START Task inputs

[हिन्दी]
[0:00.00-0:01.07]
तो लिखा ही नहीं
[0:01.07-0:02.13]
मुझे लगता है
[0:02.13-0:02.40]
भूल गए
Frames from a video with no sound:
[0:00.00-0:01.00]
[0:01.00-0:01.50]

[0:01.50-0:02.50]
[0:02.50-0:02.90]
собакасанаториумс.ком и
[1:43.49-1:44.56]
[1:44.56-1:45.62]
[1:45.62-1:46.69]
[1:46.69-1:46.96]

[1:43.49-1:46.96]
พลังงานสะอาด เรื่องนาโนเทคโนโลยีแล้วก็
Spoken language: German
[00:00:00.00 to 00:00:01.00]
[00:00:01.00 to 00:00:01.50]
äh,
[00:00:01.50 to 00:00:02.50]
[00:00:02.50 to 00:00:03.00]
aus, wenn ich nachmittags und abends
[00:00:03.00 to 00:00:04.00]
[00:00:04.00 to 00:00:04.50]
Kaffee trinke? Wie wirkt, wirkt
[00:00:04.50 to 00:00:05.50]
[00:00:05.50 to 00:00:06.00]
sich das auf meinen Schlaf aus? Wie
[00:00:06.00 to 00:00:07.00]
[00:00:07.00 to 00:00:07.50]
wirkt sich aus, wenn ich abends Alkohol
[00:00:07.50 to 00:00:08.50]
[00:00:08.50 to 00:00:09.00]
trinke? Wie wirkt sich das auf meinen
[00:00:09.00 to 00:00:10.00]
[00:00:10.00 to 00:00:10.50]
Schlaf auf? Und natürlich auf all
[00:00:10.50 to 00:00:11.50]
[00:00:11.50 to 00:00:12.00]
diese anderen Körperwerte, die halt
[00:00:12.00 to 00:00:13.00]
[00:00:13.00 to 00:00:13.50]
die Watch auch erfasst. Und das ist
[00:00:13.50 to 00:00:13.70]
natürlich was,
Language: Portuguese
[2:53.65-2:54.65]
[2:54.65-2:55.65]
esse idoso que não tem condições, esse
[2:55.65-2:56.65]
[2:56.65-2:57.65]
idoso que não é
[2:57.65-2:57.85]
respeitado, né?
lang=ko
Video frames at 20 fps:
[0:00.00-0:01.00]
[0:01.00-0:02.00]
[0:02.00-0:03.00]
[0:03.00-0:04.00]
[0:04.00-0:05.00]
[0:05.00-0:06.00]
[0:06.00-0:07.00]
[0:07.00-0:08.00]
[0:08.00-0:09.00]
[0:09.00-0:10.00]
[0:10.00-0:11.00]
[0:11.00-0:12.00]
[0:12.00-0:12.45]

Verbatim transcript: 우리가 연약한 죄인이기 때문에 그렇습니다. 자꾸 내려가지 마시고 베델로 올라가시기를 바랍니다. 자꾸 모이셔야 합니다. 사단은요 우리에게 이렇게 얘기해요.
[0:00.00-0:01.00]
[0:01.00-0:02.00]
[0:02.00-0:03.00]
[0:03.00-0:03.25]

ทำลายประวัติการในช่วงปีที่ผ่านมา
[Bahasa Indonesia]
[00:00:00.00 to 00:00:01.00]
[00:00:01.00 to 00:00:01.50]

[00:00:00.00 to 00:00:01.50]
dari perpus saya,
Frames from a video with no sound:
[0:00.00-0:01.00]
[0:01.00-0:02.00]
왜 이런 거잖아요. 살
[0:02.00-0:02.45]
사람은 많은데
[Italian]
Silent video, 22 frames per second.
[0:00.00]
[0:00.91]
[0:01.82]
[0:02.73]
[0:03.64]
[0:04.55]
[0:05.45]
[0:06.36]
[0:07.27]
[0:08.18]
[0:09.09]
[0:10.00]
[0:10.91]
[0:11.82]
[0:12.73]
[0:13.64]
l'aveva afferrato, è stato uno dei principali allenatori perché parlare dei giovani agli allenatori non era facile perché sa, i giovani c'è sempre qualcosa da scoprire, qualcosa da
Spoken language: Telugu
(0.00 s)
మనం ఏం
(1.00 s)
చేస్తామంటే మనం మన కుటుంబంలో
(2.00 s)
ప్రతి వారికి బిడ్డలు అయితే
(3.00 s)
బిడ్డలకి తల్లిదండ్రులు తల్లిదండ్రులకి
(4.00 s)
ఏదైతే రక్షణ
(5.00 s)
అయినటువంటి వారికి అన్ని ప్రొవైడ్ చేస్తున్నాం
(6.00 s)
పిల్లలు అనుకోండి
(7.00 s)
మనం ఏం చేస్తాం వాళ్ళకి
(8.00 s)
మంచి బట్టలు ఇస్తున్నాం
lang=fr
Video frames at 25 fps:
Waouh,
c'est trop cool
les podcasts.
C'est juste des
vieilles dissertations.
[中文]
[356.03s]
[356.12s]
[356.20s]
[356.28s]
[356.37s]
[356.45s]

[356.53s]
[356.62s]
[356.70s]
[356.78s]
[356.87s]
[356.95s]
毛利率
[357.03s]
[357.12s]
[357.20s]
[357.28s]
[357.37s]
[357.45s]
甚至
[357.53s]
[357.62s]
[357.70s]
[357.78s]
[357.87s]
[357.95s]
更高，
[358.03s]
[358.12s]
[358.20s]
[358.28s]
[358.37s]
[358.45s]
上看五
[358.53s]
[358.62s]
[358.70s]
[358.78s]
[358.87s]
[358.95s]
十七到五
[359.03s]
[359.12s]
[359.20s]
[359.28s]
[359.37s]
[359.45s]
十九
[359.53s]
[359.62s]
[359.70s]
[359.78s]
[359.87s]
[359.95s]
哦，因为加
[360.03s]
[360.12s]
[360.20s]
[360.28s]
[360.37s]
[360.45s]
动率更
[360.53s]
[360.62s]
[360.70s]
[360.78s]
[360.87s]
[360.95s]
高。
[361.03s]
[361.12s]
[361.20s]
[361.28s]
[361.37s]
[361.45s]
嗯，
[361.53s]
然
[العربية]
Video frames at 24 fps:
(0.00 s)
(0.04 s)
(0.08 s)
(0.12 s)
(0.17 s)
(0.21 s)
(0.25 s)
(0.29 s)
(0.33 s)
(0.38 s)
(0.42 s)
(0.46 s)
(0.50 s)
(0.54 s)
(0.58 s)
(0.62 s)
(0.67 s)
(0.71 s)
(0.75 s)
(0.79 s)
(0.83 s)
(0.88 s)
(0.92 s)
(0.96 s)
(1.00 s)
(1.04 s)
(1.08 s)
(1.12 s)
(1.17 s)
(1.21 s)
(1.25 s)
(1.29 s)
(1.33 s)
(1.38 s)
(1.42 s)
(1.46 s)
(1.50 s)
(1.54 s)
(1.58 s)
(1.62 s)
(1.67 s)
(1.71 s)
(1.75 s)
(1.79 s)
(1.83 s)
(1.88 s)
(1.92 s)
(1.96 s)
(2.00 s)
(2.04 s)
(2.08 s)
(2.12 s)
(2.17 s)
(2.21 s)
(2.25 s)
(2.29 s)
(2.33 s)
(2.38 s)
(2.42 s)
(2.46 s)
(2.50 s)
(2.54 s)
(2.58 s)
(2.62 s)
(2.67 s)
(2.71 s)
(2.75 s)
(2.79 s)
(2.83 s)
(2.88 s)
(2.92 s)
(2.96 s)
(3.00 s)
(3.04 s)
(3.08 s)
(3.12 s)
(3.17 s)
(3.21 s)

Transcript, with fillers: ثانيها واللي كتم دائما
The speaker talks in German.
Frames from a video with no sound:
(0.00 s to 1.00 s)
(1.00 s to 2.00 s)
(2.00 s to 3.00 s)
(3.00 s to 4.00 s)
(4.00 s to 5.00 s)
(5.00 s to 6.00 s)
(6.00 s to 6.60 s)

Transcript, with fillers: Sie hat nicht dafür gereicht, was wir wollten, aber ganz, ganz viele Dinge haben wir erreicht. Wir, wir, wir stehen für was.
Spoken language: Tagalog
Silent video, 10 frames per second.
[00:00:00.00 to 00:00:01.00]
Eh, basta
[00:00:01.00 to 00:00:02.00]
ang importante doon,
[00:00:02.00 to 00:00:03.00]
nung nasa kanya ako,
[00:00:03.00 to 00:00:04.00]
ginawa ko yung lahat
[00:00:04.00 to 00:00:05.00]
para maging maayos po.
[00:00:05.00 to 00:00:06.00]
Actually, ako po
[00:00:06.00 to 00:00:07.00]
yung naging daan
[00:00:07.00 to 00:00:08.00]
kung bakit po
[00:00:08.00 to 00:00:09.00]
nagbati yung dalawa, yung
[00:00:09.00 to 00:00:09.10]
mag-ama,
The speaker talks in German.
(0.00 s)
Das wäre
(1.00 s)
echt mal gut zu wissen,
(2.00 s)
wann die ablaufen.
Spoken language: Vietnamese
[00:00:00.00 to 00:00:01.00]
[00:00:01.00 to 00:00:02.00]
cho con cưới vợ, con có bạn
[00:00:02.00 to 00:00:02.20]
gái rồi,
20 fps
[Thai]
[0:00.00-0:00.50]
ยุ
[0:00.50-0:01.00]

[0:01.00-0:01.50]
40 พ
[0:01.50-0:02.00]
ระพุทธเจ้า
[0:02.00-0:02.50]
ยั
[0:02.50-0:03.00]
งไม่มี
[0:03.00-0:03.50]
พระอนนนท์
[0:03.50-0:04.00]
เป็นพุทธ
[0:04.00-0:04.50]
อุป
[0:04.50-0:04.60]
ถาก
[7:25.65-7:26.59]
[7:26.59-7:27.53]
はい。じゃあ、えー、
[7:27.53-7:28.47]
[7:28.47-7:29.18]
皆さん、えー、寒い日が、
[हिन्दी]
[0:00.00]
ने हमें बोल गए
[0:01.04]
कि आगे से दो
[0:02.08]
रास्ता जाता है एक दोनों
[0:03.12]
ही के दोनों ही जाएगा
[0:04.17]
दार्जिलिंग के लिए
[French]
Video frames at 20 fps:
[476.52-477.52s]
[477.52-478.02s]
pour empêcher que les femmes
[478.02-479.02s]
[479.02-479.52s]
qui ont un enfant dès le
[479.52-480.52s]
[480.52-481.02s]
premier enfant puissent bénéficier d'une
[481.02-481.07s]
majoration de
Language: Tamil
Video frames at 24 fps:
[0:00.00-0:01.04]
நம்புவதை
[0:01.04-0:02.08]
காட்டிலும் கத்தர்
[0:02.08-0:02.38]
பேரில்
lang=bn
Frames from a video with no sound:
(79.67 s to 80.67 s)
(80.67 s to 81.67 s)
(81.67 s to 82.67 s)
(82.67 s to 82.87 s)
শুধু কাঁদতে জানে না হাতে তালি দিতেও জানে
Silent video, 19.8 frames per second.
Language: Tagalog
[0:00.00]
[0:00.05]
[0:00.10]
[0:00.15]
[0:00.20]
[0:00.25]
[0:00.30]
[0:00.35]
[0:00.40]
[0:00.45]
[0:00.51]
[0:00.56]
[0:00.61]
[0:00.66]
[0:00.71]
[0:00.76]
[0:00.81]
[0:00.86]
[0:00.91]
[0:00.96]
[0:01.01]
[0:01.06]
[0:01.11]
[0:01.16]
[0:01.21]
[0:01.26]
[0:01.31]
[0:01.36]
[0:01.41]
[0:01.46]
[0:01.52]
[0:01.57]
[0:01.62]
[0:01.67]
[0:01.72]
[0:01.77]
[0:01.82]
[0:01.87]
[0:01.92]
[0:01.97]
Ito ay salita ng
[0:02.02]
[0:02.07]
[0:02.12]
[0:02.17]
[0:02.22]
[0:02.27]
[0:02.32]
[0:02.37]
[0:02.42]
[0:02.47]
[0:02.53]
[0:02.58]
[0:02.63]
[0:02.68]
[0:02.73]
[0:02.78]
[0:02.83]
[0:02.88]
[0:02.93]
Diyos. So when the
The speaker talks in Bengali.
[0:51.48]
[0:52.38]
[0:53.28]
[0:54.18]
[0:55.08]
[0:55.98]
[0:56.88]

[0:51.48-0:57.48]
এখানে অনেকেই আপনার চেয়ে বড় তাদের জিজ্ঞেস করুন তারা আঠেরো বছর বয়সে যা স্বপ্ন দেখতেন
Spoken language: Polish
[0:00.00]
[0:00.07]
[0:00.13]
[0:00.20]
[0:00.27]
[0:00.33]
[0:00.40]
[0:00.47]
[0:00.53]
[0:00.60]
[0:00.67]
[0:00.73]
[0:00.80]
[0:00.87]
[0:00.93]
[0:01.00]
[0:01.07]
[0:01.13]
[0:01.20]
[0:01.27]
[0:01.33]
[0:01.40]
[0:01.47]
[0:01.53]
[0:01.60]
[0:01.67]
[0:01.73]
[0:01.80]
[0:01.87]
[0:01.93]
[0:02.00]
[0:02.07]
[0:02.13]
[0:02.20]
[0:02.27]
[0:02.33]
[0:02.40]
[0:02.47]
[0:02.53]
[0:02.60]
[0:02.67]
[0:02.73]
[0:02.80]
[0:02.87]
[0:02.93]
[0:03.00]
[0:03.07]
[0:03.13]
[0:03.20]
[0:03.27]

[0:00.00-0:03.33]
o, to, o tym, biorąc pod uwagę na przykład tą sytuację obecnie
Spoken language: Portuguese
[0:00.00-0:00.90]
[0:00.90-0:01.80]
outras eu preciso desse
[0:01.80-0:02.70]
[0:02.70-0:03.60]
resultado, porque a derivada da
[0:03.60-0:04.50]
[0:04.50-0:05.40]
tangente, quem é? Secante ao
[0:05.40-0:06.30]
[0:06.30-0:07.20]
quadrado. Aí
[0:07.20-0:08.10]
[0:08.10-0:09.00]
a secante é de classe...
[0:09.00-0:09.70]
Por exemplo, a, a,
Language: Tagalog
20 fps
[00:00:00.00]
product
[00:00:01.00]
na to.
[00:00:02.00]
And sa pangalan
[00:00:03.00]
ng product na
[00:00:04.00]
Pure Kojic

END Task inputs

*Aim of the exercise*:
Among the lines above, which contain the word "second"? Copy every one.

*Task output*:
Silent video, 22 frames per second.
Silent video, 10 frames per second.
Silent video, 19.8 frames per second.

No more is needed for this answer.